Every now and again I get sufficiently annoyed by spam to want to do something about it.
Today was one of those days where I had enough time to sit down and work on my plan for dealing with spam.
My email setup is a little unusual so it became a bit complicated.
All my incoming email is processed on my mail server; then one copy is forwarded to gmail, the other to my computer at home.
I then read all my email via gmail, and keep the copy at home just for backup purposes.
I’ve been doing this for a while; but found the manual task of scanning through spam in gmail to be tiresome and annoying.
What I wanted to do was cut out a lot of the spam on my server, before it was even passed on to gmail.
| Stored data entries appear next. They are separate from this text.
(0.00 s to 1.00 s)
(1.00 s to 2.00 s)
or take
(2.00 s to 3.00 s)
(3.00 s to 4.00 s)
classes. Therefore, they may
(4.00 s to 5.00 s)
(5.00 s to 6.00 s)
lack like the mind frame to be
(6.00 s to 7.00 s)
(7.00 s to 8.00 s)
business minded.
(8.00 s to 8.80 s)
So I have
I figured I could script a better spam-filtering solution than gmail’s system.
My plan was to install bogofilter on the mail server and use that to filter out a lot of the spam.
There were two problems with this, one was that I needed a body of spam and ham emails to train it with and I didn’t keep email on the server.
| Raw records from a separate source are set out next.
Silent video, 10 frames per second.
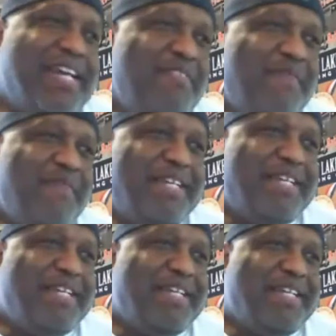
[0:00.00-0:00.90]
everybody
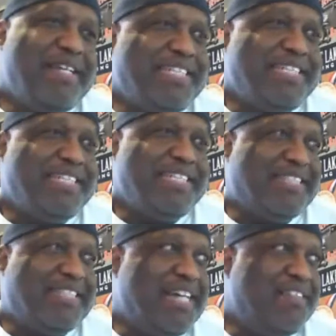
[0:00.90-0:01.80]
kind of sees me as
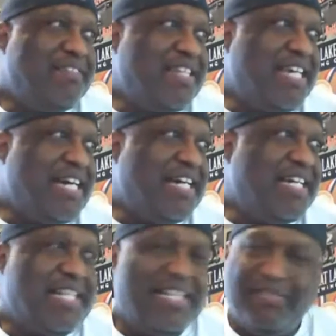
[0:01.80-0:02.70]
kind of the
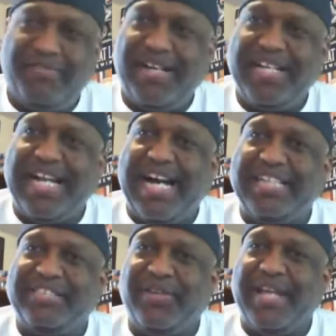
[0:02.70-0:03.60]
fun guy.
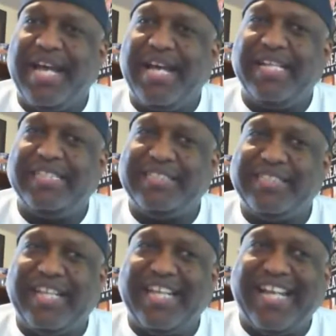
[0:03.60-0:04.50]
So yeah, I guess
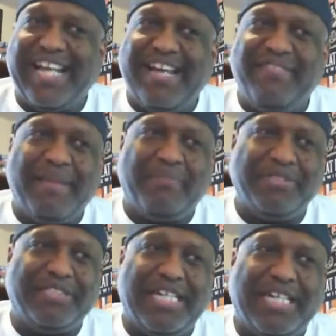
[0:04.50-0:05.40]
I have that
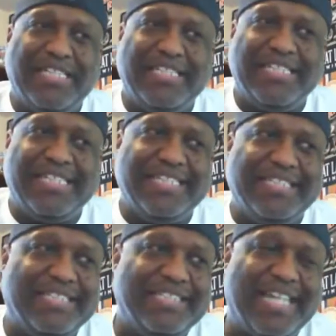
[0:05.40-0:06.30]
persona,
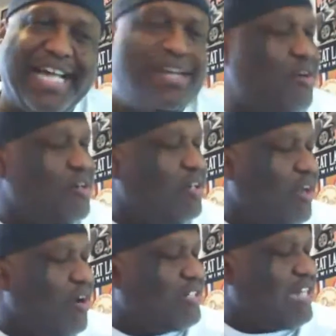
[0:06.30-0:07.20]
and I learned a
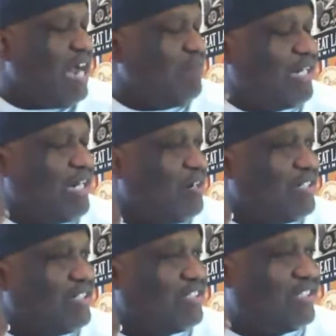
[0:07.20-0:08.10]
long time ago
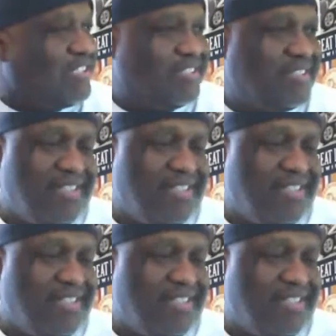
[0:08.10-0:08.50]
there's just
The other was that it would need constant training as new emails came in, this was very tricky as emails were passsed on to gmail and my home computer in an automated process with no scope for human intervention.
To deal with the first problem I decided to install bogofilter at home too and train it there, then upload the training database to the mail server.
For the second problem I came up with the following solution:
I would use bogofilter on the mail server; send anything flagged as non-spam on to gmail and home; and send anything classed as spam just to home.
Once it got to home, it would be passed through bogofilter a second time; this instance would be set up slightly differently to the first one; it would classify emails into one of three folders; ham, spam or unsure.
I would then use mutt to periodically re-train bogofilter telling it that anything in the “unsure” folder was either ham or spam.
Finally, the newly trained database would be copied back up to the mail server each night.
The more astute reader may have noticed a problem with this solution.
I seem to have replaced scanning a folder full of spam on gmail, for scanning a folder full of spam at home.
This is true, initially I will be dealing with the same amount of spam.
However, I have a longer term plan here.
Once I’m happy with the filtering I’m going to tweak my solution so that anything tagged as spam will be deleted outright once it hits my home PC.
This I expect will reduce the amount of spam that I see by about 90%.
I am comfortable with the fact that I will probably lose the occasional non-spam email.
I’m gonna run this system for about a month, if I get through that with zero false positives I’ll feel brave enough to set it to delete.